Credit risk analysis

Radhin krishna
Jul 6, 2024
5 min read

JPMorgan Chase & Co. - Quantitative Research Job Simulation from Forage

Part 2: Job Simulation

1. Introduction

Retail banks face significant risk when issuing loans due to the possibility of borrowers defaulting on their payments. This project aims to develop a model using a Random Forest algorithm to predict loan default probabilities (PD). Predicting PD allows banks to estimate potential losses and set aside appropriate reserves, ensuring financial stability.

2. Data Description

The provided loan data is assumed to be in a tabular format with the following features:

Link: https://cdn.theforage.com/vinternships/companyassets/Sj7temL583QAYpHXD/JiwEkbBq8pFwMRYLc/1684245611456/Task%203%20and%204_Loan_Data.csv

customer_id (int64): Unique identifier for each borrower.
credit_lines_outstanding (int64): Total amount of credit lines currently available to the borrower across all accounts.
loan_amt_outstanding (float64): Current outstanding balance on the specific loan being analyzed.
total_debt_outstanding (float64): Total outstanding debt of the borrower across all sources (loans, credit cards, etc.).
income (float64): Borrower's annual income.
years_employed (int64): Number of years the borrower has been employed at their current job.
fico_score (int64): Borrower's credit score, typically ranging from 300 to 850, with higher scores indicating better creditworthiness.
default (boolean): Indicates whether the borrower has defaulted on a loan in the past (True) or not (False).
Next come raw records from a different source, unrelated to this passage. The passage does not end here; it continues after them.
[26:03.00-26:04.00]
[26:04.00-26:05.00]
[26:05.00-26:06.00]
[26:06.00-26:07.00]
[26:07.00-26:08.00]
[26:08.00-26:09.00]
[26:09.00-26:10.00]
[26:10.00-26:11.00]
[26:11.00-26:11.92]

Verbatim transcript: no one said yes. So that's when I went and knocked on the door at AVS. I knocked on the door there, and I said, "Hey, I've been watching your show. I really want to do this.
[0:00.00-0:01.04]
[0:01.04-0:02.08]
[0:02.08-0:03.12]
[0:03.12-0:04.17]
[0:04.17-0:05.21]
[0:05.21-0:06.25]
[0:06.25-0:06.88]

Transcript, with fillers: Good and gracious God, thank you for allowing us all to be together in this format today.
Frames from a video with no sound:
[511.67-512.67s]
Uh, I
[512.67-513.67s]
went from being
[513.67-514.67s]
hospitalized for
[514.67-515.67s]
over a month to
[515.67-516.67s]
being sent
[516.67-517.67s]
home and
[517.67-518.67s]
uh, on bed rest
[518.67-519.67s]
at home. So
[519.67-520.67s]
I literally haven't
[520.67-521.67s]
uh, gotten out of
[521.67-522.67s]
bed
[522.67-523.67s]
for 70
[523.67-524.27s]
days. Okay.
This is the target variable for the model.

The data was clean, and no inconsistencies were detected.

3. Model Development with Random Forest

3.1. Feature Engineering

While the provided features offer valuable insights, we may consider creating additional features to enhance the model's predictive power:

Debt-to-Income Ratio: This ratio (total debt / income) can provide a clearer picture of the borrower's financial burden.
Credit Utilization Ratio: This ratio (loan amount / credit line) indicates how much of the available credit the borrower is using.

3.2. Random Forest Model

A Random Forest algorithm will be employed for its effectiveness in credit risk analysis. This ensemble method combines multiple decision trees, improving accuracy and reducing overfitting.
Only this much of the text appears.